Mrz 2007

„Das ist ein historischer Moment für alle Juden“ ()

Erstmals besuchen beide Oberrabbiner Israels Deutschland. Ein Interview mit dem Berliner Gemeinderabbiner Yitzhak Ehrenberg.

Zum ersten Mal besuchen die beiden obersten Rabbiner Israels, Yona Metzger und Shlomo Amar, Deutschland. Über die Bedeutung des Treffens für die Jüdische Gemeinde sprach Jens Anker mit Rabbiner Yitzhak Ehrenberg.

Berliner Morgenpost: Rabbiner Ehrenberg, was bedeutet es für die Jüdische Gemeinde, dass die beiden Oberrabbiner Israels Deutschland besuchen?

Yitzhak Ehrenberg: Das ist ein historischer Moment für alle Juden in Deutschland. Es ist selten, dass beide Oberrabbiner gleichzeitig ein Land besuchen. Die Orthodoxe Rabbinerkonferenz Deutschland ist seit zwei Jahren eng mit dem israelischen Oberrabbinat verbunden. Vor einem Jahr habe ich dann beide Oberrabbiner eingeladen, Deutschland zu besuchen.

Was erhoffen Sie sich konkret von dem Besuch?

Das israelische Oberrabbinat ist der zentrale Geist für die jüdische Diaspora in der ganzen Welt. Der Besuch ist daher eine große Anerkennung für uns. Die orthodoxen Juden in Deutschland sehen, dass wir gute Arbeit leisten.

Am Wochenende besucht die Delegation Berlin. Was steht hier auf dem Programm?

Zu Ehren des im vergangenen Jahr verstorbenen ehemaligen Vorsitzenden der Jüdischen Gemeinde, Paul Spiegel, werden wir eine Thora-Rolle zu Ende schreiben und der Gemeinde übergeben. Am Sonntag gibt es ein Treffen mit Bundeskanzlerin Angela Merkel.

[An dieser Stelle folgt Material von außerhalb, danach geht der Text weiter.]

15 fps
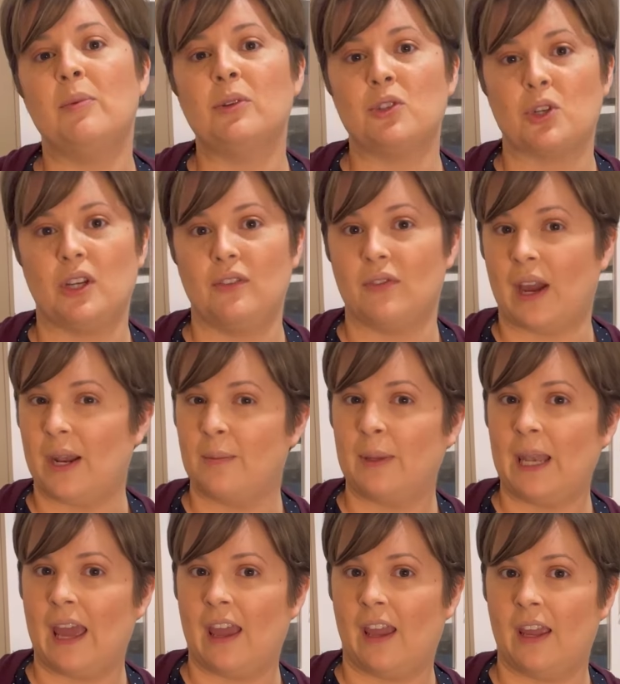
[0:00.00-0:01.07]
treat vitamin
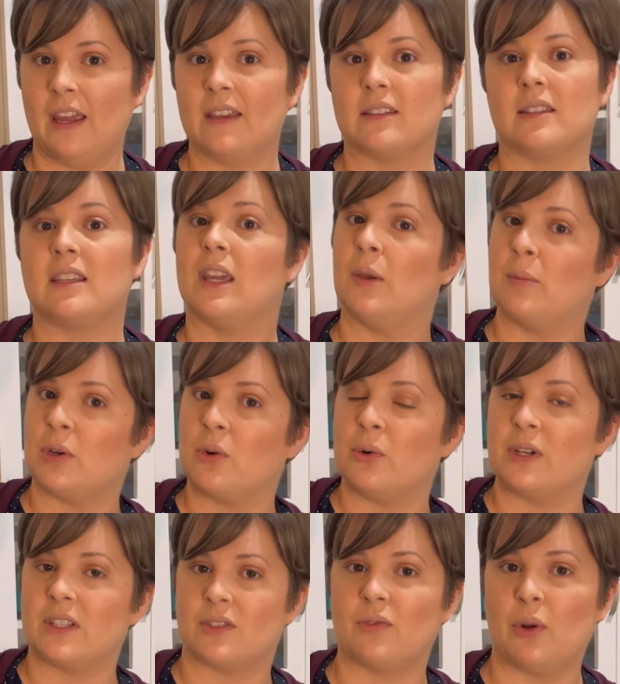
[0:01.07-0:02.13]
A as a chemical
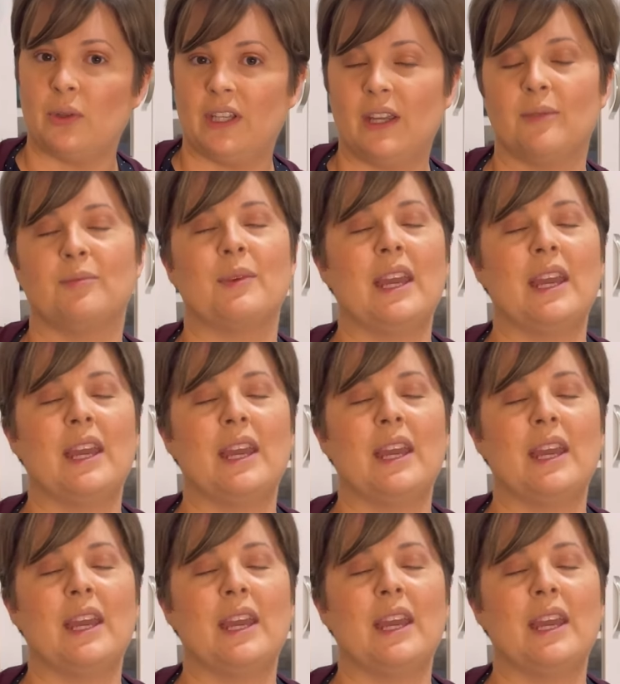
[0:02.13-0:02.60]
exfoliant.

Welche Themen werden Sie besprechen?

Wir wollen vor allem über die Zusammenarbeit in religiösen Fragen sprechen. In den vergangenen Jahren sind sehr viele Juden aus Russland nach Deutschland gekommen, und wir wollen darüber reden, wie uns die Bundesregierung dabei unterstützen kann, sie in die Jüdischen Gemeinden zu integrieren. Wie hat sich das jüdische Leben in Deutschland aus Ihrer Sicht entwickelt? Ich bin positiv überrascht. Die Juden aus der ehemaligen Sowjetunion hätten ja auch nach Israel gehen können. Sie sind aber nach Deutschland gegangen, und viele von ihnen kommen interessanterweise in die Synagogen und Gemeinden. Sie entdecken ihre Religion neu, die sie in der Sowjetunion nicht praktizieren konnten.

In den vergangenen Wochen gab es auch in Berlin neue antisemitische Anfeindungen und Übergriffe. Nimmt der Antisemitismus in Deutschland zu?

Das kann ich nicht sagen. Ich finde es jedenfalls schade. Das sind Menschen, die mit sich selbst unzufrieden sind. Wer mit sich selbst zufrieden ist, respektiert auch andere Menschen. Ich fühle mich in Deutschland aber sicher. Natürlich, der Antisemitismus ist da, und man muss ihn mit allen Mitteln bekämpfen.

Wie kann das geschehen?

Das muss schon in der Kita und den Schulen anfangen, in denen mehr Wert auf Toleranz und Respekt gelegt werden muss. Neulich hatte ich ein ganz anderes Erlebnis. Ich bin mit der S-Bahn gefahren und neben mir saß ein junger Mann, der nervös wurde, als er mich sah. Nach einer Weile stand er auf, kam zu mir und sagte: Ich möchte mich im Namen des deutschen Volkes für die Taten bei Ihnen entschuldigen. Auch so etwas erlebt man.